Reading Comprehension 09 - Figures of Speech 1
This Upper Primary English quiz is all about figures of speech, in particular similes, euphemisms and paradoxes.
“Float like a butterfly, sting like a bee.” Can you recall this famous quote? It is credited to Muhammad Ali, the well know heavyweight boxer of the 1960-80 period. He was talking about his skills in the ring. He could dance around the opponent to ward of his blows, just like a butterfly. His own punches hit the opponent and hurt him, just as a bee’s sting would. This quote is an example of a simile.
Similes make use of the words ‘as’ and ‘like’ to compare two disparate things with a common feature between them. A simile is an example of a figure of speech. A figure of speech may be defined in many ways and one of them is the use of words in an innovative manner.
Euphemisms are another example of a figure of speech and are the use of alternate words to replace words which may sound rude, offensive or inappropriate in a particular context. Here are some examples:
‘He has kicked the bucket,’ or ‘He has passed away.’ Both of these phrases mean the same thing, which is ‘he has died.’
‘He has lost his marbles,’ is another euphemism which means ‘he is mad.’
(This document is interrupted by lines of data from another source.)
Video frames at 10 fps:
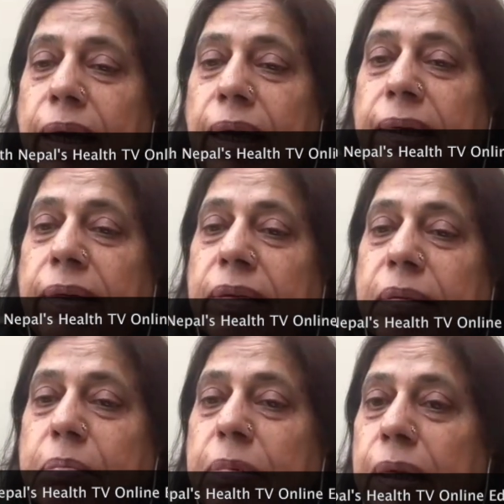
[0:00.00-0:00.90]
And
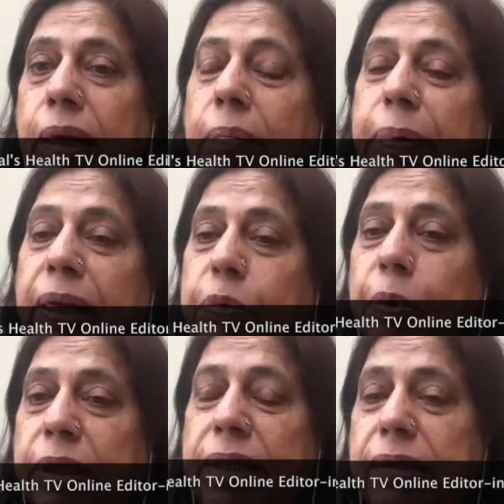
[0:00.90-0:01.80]
uh, Kalpana
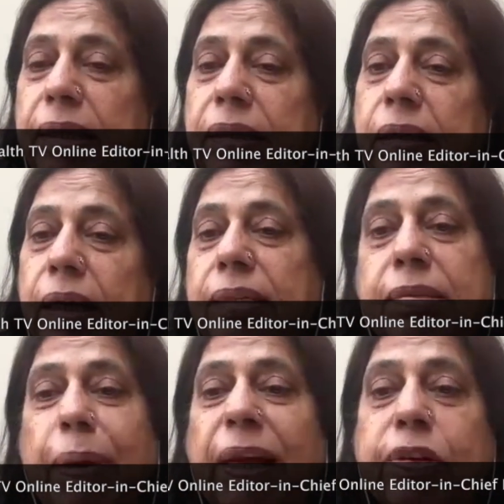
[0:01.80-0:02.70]
told us that uh, it's
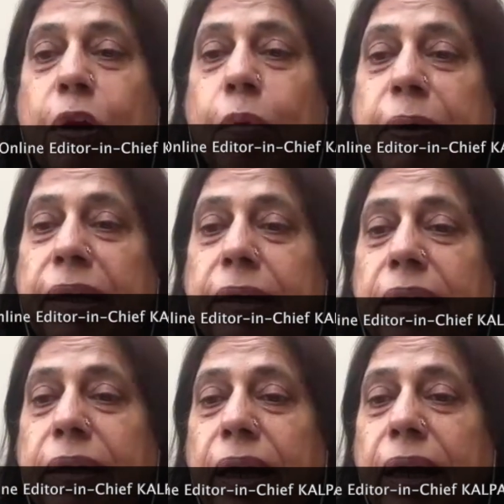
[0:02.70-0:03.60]
battery
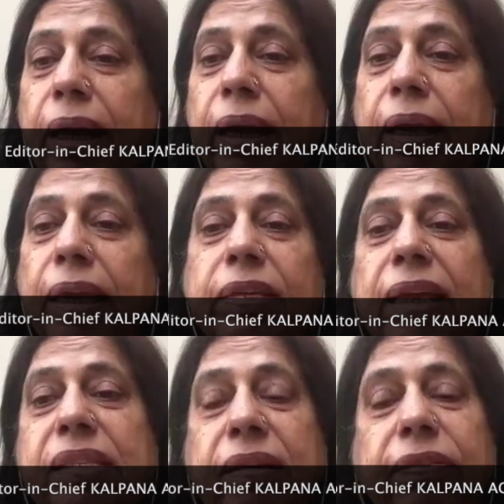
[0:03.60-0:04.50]
operated, uh, it
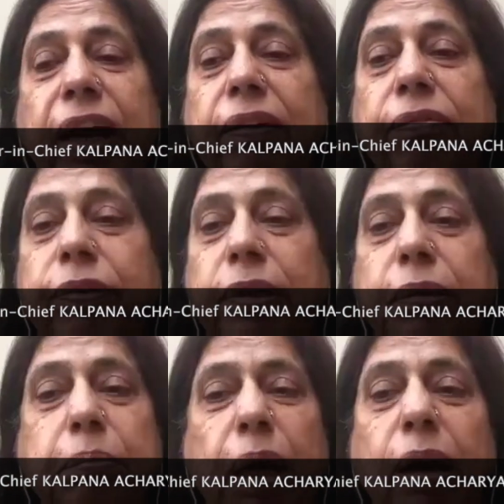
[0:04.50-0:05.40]
can survive
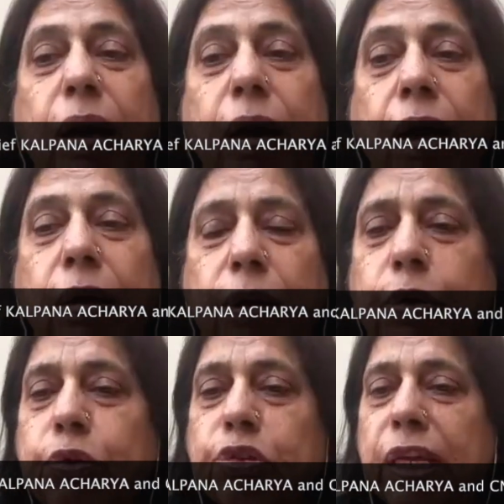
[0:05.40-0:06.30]
uh, a
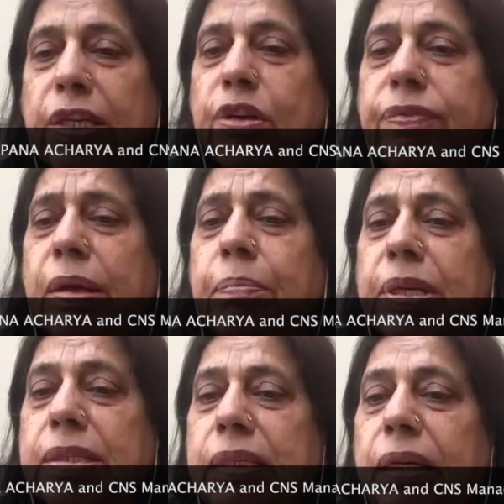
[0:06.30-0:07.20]
huge range of
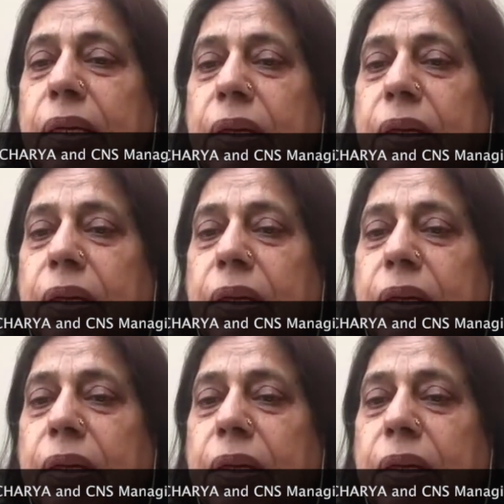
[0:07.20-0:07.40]
temperature.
Paradoxes are another example of a figure of speech. A paradox presents contradictory ideas in an interesting and engaging manner that immediately attracts the reader or a listener. For example:
‘Don't go near the water until you've learned to swim.’ This is a paradoxical statement. If you don’t get into the water you cannot learn to swim! One of the best examples of a paradox is Oscar Wilde’s use of the phrase - ‘I can resist anything but temptation.’
Similes, euphemisms and paradoxes are literary devices used to present ideas in an interesting and innovative manner. There are various other figures of speech such as hyperbole, metaphor, proverb, irony, personification and idiom and these will be explained in the subsequent quizzes.